Since then, the church has been selling its property to rebuild the endowment, he said; it still has four half-acre tracts left. The endowment’s not large enough to support a minister, he said, so he sometimes preaches or gets other ministers to fill in.
The Montgomery church now uses the sanctuary of the Glendale church for worship, alternating Sunday mornings with the Glendale congregation.
Each congregation belongs to a different Swedenborgian denomination. The Montgomery congregation is part of the General Convention of the New Church, but the Glendale congregation is part of the General Church of the New Jerusalem, which split off in the late 1800s in a dispute in part over the authority of Swedenborg’s writings.
The Glendale church was built in 1861 by former Cincinnatians who moved to the suburbs. The congregation has never had more than about 30 members, but it has this going for it: There’s no debt on the building, said the church’s “very, very part-time” pastor, Clark Echols, whose day job is as a mental health counselor.
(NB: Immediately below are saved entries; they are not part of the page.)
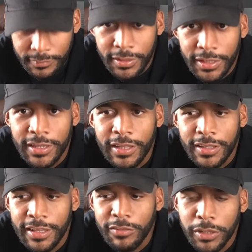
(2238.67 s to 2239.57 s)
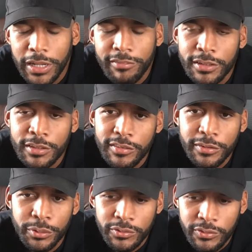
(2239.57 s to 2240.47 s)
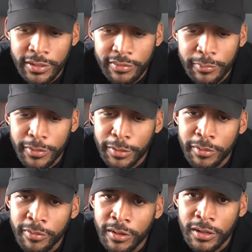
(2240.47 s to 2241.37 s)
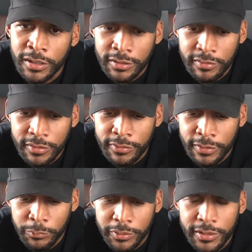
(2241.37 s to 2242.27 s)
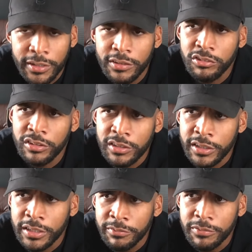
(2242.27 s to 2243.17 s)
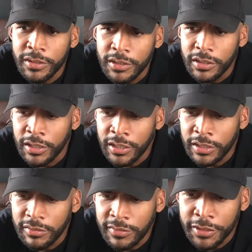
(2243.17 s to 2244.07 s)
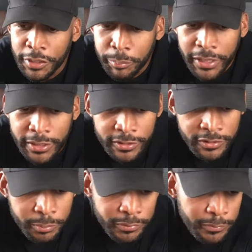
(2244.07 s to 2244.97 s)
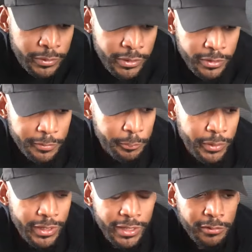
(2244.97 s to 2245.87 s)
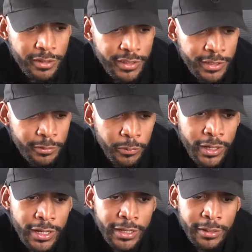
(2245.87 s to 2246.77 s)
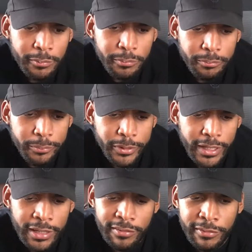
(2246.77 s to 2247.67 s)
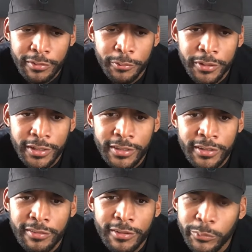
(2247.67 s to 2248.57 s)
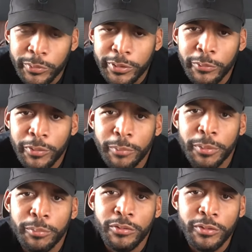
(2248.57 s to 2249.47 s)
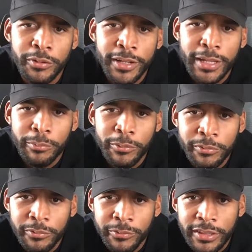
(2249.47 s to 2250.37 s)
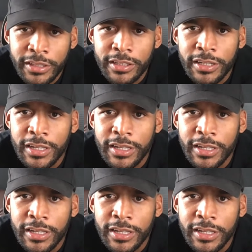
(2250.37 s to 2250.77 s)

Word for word: Yeah. That's what I learned too, is like sometimes as an artist, because I went down this journey of studying painters before. I'm like, I don't get why Picasso, like it doesn't look real. Why are people so enamored with it?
Opening that building to community groups is part of the Glendale church’s reimagined vision for itself. In addition to the Montgomery congregation, yoga instructors hold classes there, nonprofits use it and another small church rents it on Saturday nights.
The Glendale congregation also actively promotes the building for weddings, sometimes with Echols officiating. In 2016, about 18 weddings were held there, he said, but he’d like to double that.
“So many people want a spiritual ceremony, but they’re not connected to a church,” he said, and many churches will only let members use their buildings.
The congregation has also discovered that people are interested in their own spiritual development, but not necessarily in organized religion. So for the past 10 years, it has been hosting 90-minute, small group studies that require just a six- to eight-week commitment.
The church’s new model involves helping people grow spiritually through small groups and influencing the culture by having the community at large use the building. Echols is very excited about it, he said, but not every member is.
“The problem is that it’s such a radical change of mission … it’s difficult for all of us to welcome,” he said.
On Monday nights, the Montgomery congregation invites people in to watch “Swedenborg and Life,” a live YouTube show with more than 40,000 subscribers. It’s put on by the West Chester, Pennsylvania-based Swedenborg Foundation, of which Toot is a board member.
He’s been going to the church since the 1970s and he keeps on because it’s a welcoming place where he can have discussions about “serious issues at most any level," he said.
About four years ago, the Montgomery congregation took a look at “what other churches are doing when they’re not being a traditional church,” Toot said.
The congregation decided to pursue three initiatives: feeding the hungry, ministering to the lonely/elderly and teaching the illiterate. So far, it’s done more feeding the hungry than anything, usually working through existing groups like Matthew 25: Ministries.
It’s hard to get people to come to church, Toot said, but it’s easy to get them to do charitable work. A typical church service draws eight people, he said, but usually 25 or more will help out with a charity event.
“The work attracts people,” he said. “They will get together to help each other much more than listen to theology.”
Wherever they volunteer, the members also share the “unique and positive writings of Swedenborg, in hopes that it will open others up to their own spiritual path, whether or not they choose our church,” said Maggie Panyko, the chair of the congregation’s board. “We aren’t pushy.”